Enter the Scherrer lab
The authors of the Nature paper knew that the scientific community's understanding of the biological underpinnings of pain relief through placebo analgesia - when the positive expectation of pain relief is sufficient for patients to feel better - came from human brain imaging studies, which showed activity in certain brain regions. Those imaging studies did not have enough precision to show what was actually happening in those brain regions. So Scherrer's team designed a set of meticulous, complementary, and time-consuming experiments to learn in more detail, with single nerve cell precision, what was happening in those regions.
First, the researchers created an assay that generates in mice the expectation of pain relief and then very real placebo effect of pain relief. Then the researchers used a series of experimental methods to study the intricacies of the anterior cingulate cortex (ACC), which had been previously associated with the pain placebo effect. While mice were experiencing the effect, the scientists used genetic tagging of neurons in the ACC, imaging of calcium in neurons of freely behaving mice, single-cell RNA sequencing techniques, electrophysiological recordings, and optogenetics - the use of light and fluorescent-tagged genes to manipulate cells.

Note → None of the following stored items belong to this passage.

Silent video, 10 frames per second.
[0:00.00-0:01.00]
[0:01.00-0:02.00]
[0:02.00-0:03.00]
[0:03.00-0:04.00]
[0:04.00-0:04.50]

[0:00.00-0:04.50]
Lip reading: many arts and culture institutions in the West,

These experiments helped them see and study the intricate neurobiology of the placebo effect down to the brain circuits, neurons, and synapses throughout the brain.
The scientists found that when mice expected pain relief, the rostral anterior cingulate cortex neurons projected their signals to the pontine nucleus, which had no previously established function in pain or pain relief. And they found that expectation of pain relief boosted signals along this pathway.

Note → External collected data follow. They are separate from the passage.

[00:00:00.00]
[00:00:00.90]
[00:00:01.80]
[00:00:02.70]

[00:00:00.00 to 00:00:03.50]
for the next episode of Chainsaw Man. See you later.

"There is an extraordinary abundance of opioid receptors here, supporting a role in pain modulation," Scherrer said. "When we inhibited activity in this pathway, we realized we were disrupting placebo analgesia and decreasing pain thresholds. And then, in the absence of placebo conditioning, when we activated this pathway, we caused pain relief.
Lastly, the scientists found that Purkinje cells - a distinct class of large branch-like cells of the cerebellum - showed activity patterns similar to those of the ACC neurons during pain relief expectation. Scherrer and first author Chong Chen, MD, PhD, a postdoctoral research associate in the Scherrer lab, said that this is cellular-level evidence for the cerebellum's role in cognitive pain modulation.

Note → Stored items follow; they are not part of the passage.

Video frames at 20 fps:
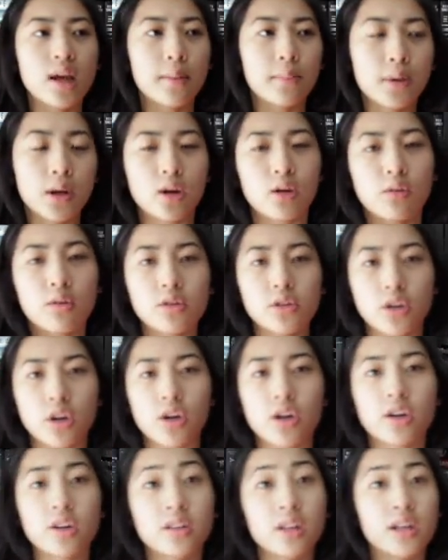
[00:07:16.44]
that Peter wrote to her
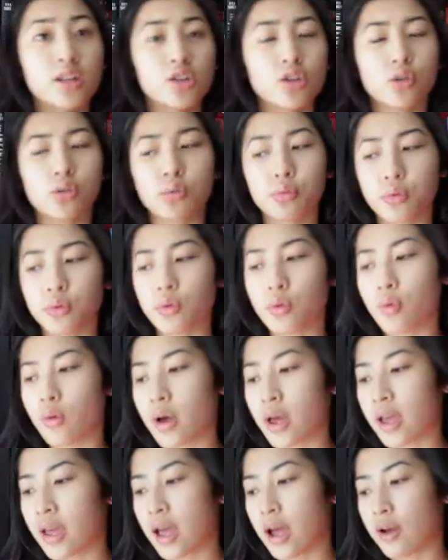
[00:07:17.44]
and that she threw
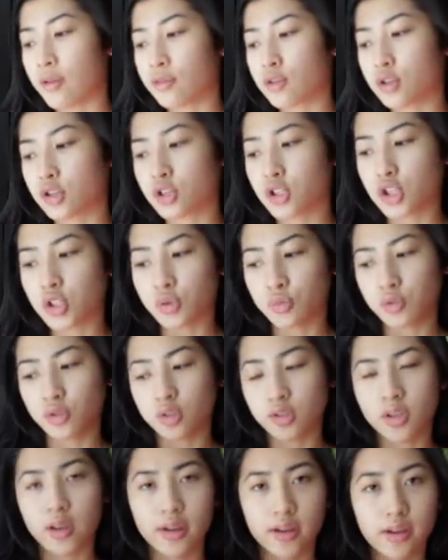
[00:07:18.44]
away after she was
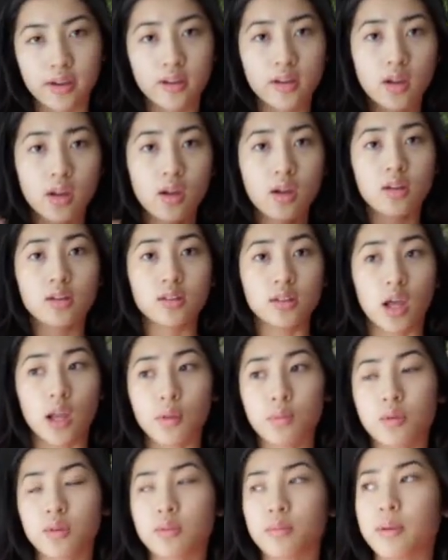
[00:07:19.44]
just like,
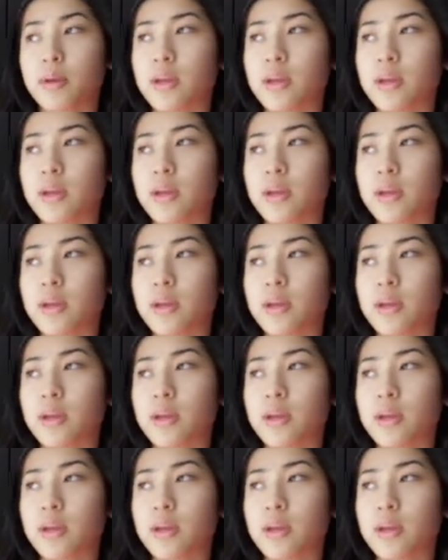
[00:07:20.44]
done with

"We all know we need better ways to treat chronic pain, particularly treatments without harmful side effects and addictive properties," Scherrer said. "We think our findings open the door to targeting this novel neural pain pathway to treat people in a different but potentially more effective way."
This project was supported by the National Institutes of Health grants R01NS106301 and R01DA05483, the New York Stem Cell Foundation, the Stanford School of Medicine Dean's Fellowship, seed funds from Biogen, the Stanford Mind, Brain, Computation and Technology Program, and the Vannevar Bush Faculty Fellowship
Other authors of this paper at the time of this research are Jesse Niehaus, Karen Huang, Alexander Barnette, Adrien Tassou, Kimberly Ritola, and Adam Hantman at the UNC School of Medicine; Fatih Dinc, and Mark Schnitzer at Stanford/Howard Hughes Medical Institute; Andrew Shuster at Harvard; Lihua Wang and Andrew Lemire of the Howard Hughes Medical Institute Janelia Research Campus: Vilas Menon at Columbia; and Hongkui Zeng at the Allen Institute for Brain Science.